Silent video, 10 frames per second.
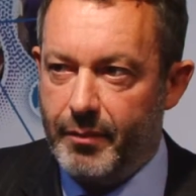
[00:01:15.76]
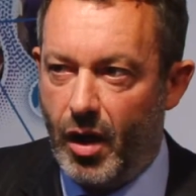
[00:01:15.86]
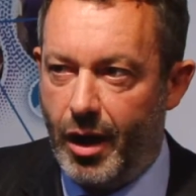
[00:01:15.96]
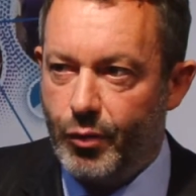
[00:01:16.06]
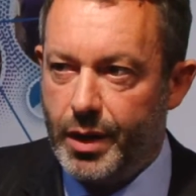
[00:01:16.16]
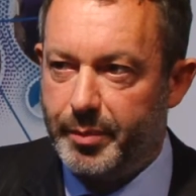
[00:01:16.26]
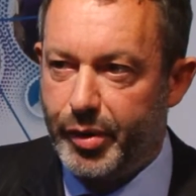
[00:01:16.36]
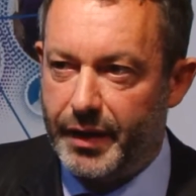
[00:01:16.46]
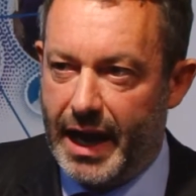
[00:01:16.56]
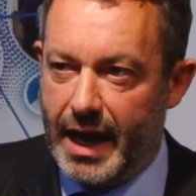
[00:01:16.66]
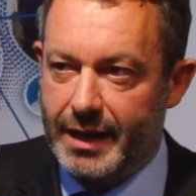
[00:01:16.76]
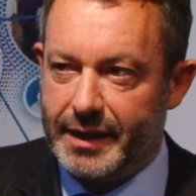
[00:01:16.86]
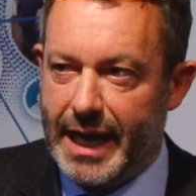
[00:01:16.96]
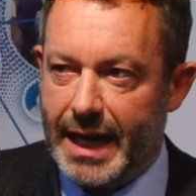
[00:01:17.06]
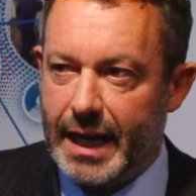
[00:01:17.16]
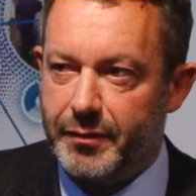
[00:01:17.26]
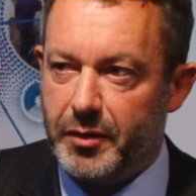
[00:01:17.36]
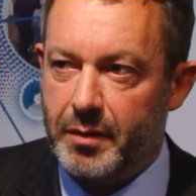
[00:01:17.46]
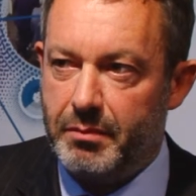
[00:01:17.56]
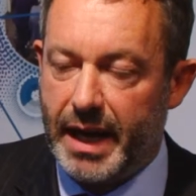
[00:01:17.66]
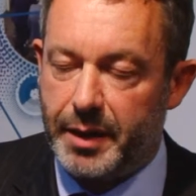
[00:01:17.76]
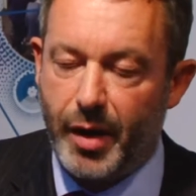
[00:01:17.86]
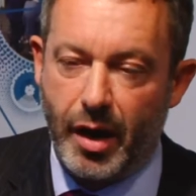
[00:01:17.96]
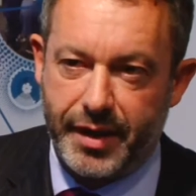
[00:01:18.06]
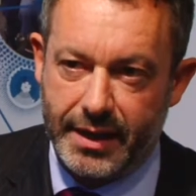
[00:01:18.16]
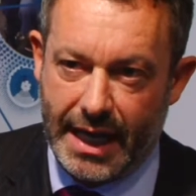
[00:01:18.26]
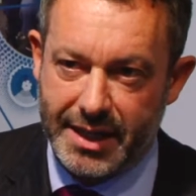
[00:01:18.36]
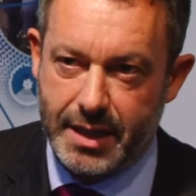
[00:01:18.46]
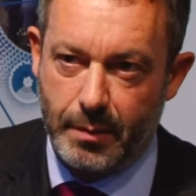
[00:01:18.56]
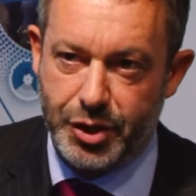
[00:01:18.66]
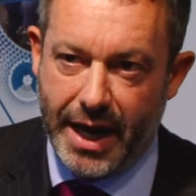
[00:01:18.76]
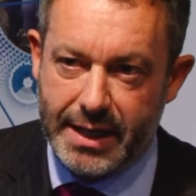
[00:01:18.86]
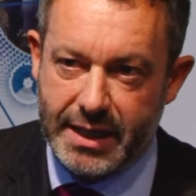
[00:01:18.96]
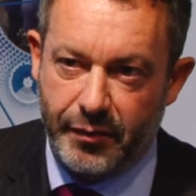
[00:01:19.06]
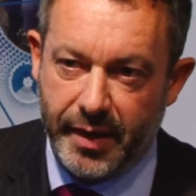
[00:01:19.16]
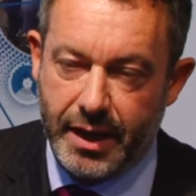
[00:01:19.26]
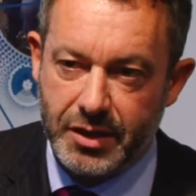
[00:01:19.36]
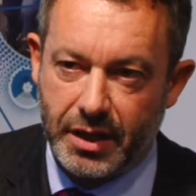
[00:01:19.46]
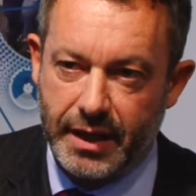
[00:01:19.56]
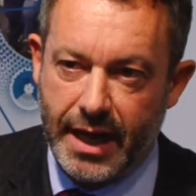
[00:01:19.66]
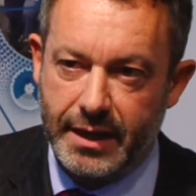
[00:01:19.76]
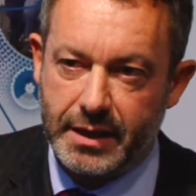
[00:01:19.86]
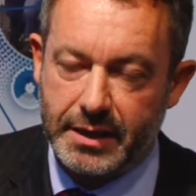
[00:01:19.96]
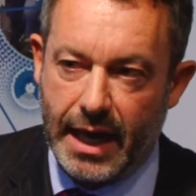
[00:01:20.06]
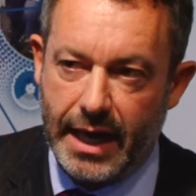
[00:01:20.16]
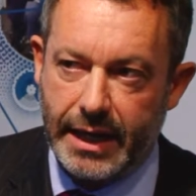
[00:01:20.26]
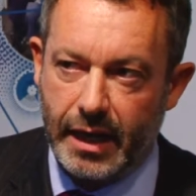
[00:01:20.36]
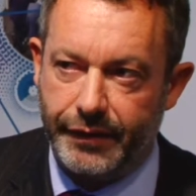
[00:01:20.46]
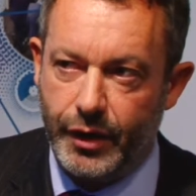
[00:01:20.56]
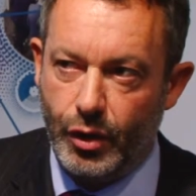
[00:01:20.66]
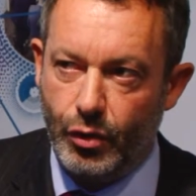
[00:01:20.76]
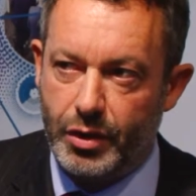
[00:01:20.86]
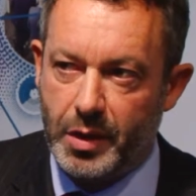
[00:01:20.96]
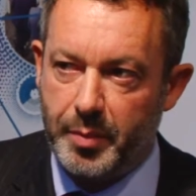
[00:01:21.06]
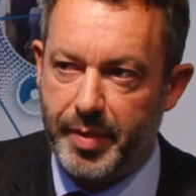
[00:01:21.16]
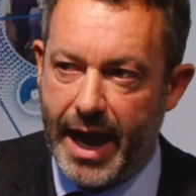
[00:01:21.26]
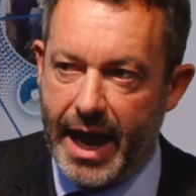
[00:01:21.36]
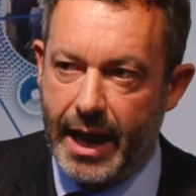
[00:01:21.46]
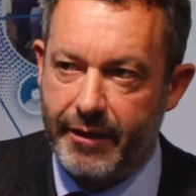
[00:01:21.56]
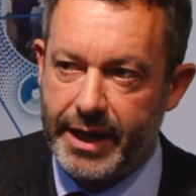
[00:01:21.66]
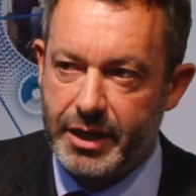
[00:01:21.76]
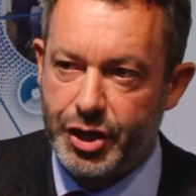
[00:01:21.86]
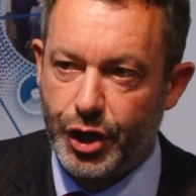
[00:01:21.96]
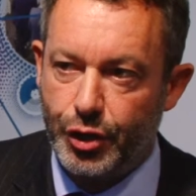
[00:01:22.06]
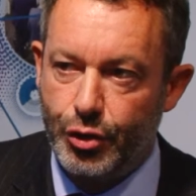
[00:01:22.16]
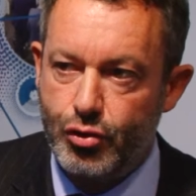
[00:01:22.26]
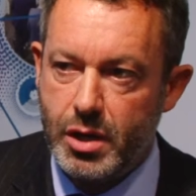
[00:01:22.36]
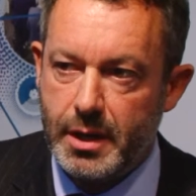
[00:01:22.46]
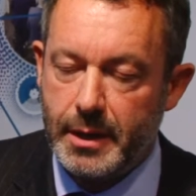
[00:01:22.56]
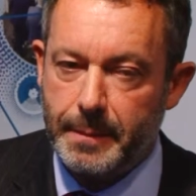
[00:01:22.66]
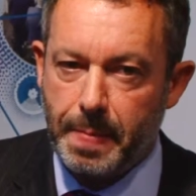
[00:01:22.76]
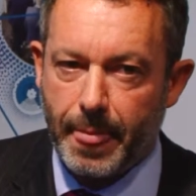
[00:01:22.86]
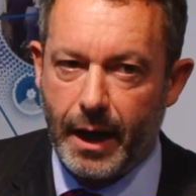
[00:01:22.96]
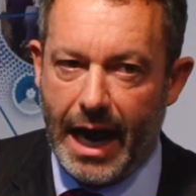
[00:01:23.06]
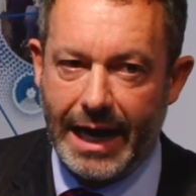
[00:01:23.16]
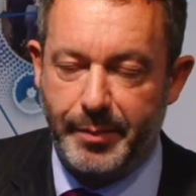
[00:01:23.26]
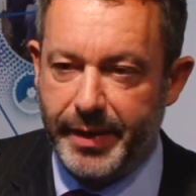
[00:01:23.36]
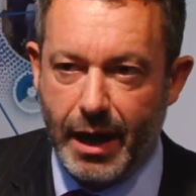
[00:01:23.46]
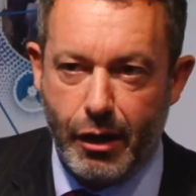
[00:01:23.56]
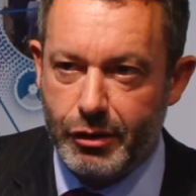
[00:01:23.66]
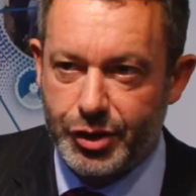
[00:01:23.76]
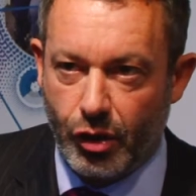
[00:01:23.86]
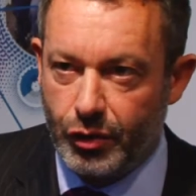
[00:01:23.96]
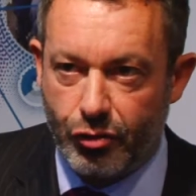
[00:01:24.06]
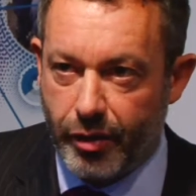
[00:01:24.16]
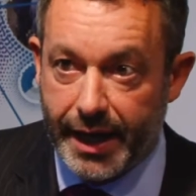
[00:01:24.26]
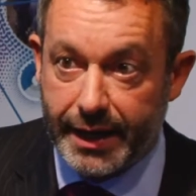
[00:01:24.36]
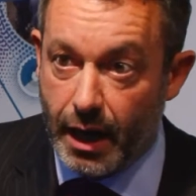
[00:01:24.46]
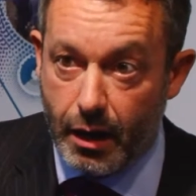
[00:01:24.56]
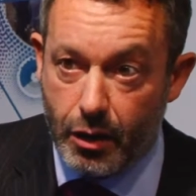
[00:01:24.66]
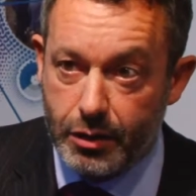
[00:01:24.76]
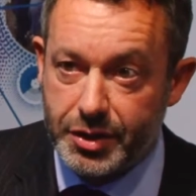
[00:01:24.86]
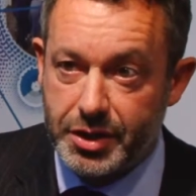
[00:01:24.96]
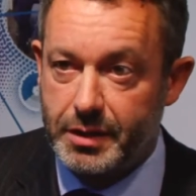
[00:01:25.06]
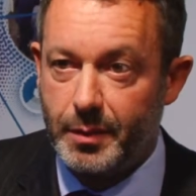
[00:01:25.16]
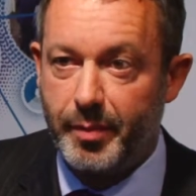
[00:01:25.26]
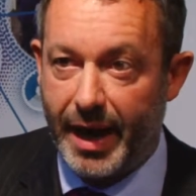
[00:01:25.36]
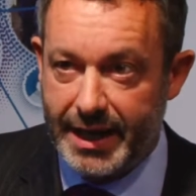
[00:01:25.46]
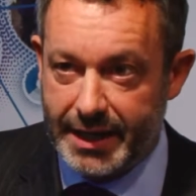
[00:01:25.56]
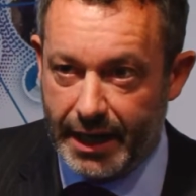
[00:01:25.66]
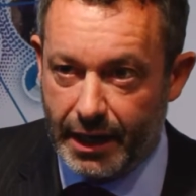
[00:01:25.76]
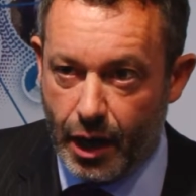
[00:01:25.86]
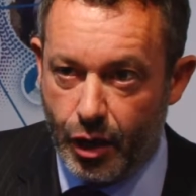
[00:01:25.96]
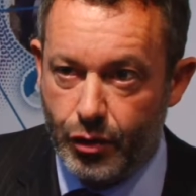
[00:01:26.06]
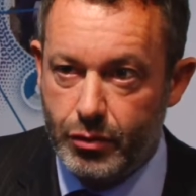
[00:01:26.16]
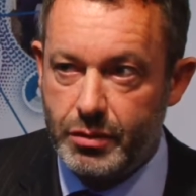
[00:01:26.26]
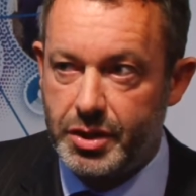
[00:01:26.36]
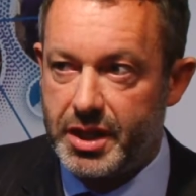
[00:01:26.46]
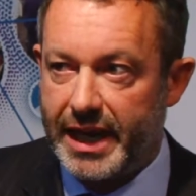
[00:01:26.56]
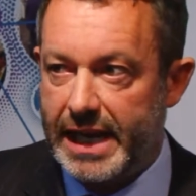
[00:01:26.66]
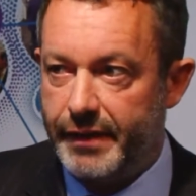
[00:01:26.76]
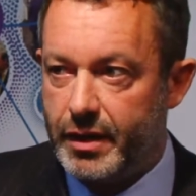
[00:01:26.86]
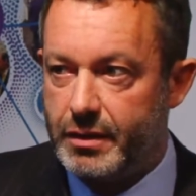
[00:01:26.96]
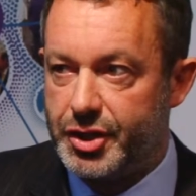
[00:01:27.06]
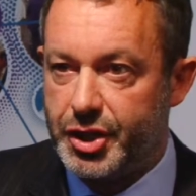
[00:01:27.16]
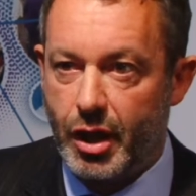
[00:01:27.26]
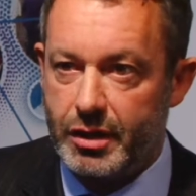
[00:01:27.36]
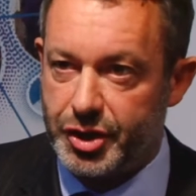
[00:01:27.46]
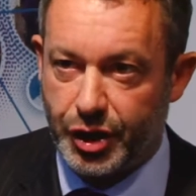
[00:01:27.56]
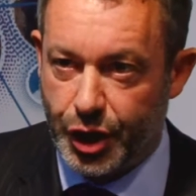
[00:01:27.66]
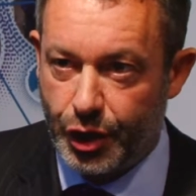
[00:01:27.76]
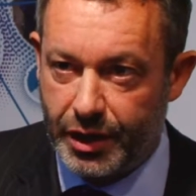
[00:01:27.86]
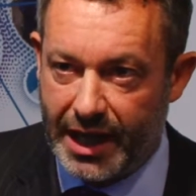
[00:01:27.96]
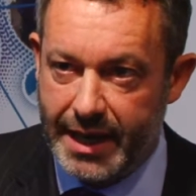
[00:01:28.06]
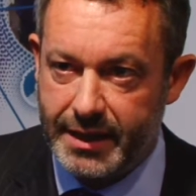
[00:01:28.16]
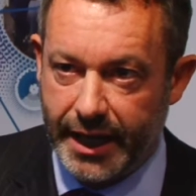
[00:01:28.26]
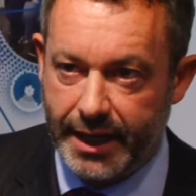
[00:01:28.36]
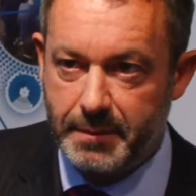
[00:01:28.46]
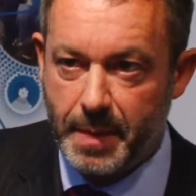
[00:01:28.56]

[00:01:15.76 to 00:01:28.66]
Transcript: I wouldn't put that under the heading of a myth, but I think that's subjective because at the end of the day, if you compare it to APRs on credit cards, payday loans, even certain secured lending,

**Task objective:**
The material shown above is to be repeated verbatim, and its pictures are to be omitted.

**Task output:**
Silent video, 10 frames per second.
[00:01:15.76]
[00:01:15.86]
[00:01:15.96]
[00:01:16.06]
[00:01:16.16]
[00:01:16.26]
[00:01:16.36]
[00:01:16.46]
[00:01:16.56]
[00:01:16.66]
[00:01:16.76]
[00:01:16.86]
[00:01:16.96]
[00:01:17.06]
[00:01:17.16]
[00:01:17.26]
[00:01:17.36]
[00:01:17.46]
[00:01:17.56]
[00:01:17.66]
[00:01:17.76]
[00:01:17.86]
[00:01:17.96]
[00:01:18.06]
[00:01:18.16]
[00:01:18.26]
[00:01:18.36]
[00:01:18.46]
[00:01:18.56]
[00:01:18.66]
[00:01:18.76]
[00:01:18.86]
[00:01:18.96]
[00:01:19.06]
[00:01:19.16]
[00:01:19.26]
[00:01:19.36]
[00:01:19.46]
[00:01:19.56]
[00:01:19.66]
[00:01:19.76]
[00:01:19.86]
[00:01:19.96]
[00:01:20.06]
[00:01:20.16]
[00:01:20.26]
[00:01:20.36]
[00:01:20.46]
[00:01:20.56]
[00:01:20.66]
[00:01:20.76]
[00:01:20.86]
[00:01:20.96]
[00:01:21.06]
[00:01:21.16]
[00:01:21.26]
[00:01:21.36]
[00:01:21.46]
[00:01:21.56]
[00:01:21.66]
[00:01:21.76]
[00:01:21.86]
[00:01:21.96]
[00:01:22.06]
[00:01:22.16]
[00:01:22.26]
[00:01:22.36]
[00:01:22.46]
[00:01:22.56]
[00:01:22.66]
[00:01:22.76]
[00:01:22.86]
[00:01:22.96]
[00:01:23.06]
[00:01:23.16]
[00:01:23.26]
[00:01:23.36]
[00:01:23.46]
[00:01:23.56]
[00:01:23.66]
[00:01:23.76]
[00:01:23.86]
[00:01:23.96]
[00:01:24.06]
[00:01:24.16]
[00:01:24.26]
[00:01:24.36]
[00:01:24.46]
[00:01:24.56]
[00:01:24.66]
[00:01:24.76]
[00:01:24.86]
[00:01:24.96]
[00:01:25.06]
[00:01:25.16]
[00:01:25.26]
[00:01:25.36]
[00:01:25.46]
[00:01:25.56]
[00:01:25.66]
[00:01:25.76]
[00:01:25.86]
[00:01:25.96]
[00:01:26.06]
[00:01:26.16]
[00:01:26.26]
[00:01:26.36]
[00:01:26.46]
[00:01:26.56]
[00:01:26.66]
[00:01:26.76]
[00:01:26.86]
[00:01:26.96]
[00:01:27.06]
[00:01:27.16]
[00:01:27.26]
[00:01:27.36]
[00:01:27.46]
[00:01:27.56]
[00:01:27.66]
[00:01:27.76]
[00:01:27.86]
[00:01:27.96]
[00:01:28.06]
[00:01:28.16]
[00:01:28.26]
[00:01:28.36]
[00:01:28.46]
[00:01:28.56]

[00:01:15.76 to 00:01:28.66]
Transcript: I wouldn't put that under the heading of a myth, but I think that's subjective because at the end of the day, if you compare it to APRs on credit cards, payday loans, even certain secured lending,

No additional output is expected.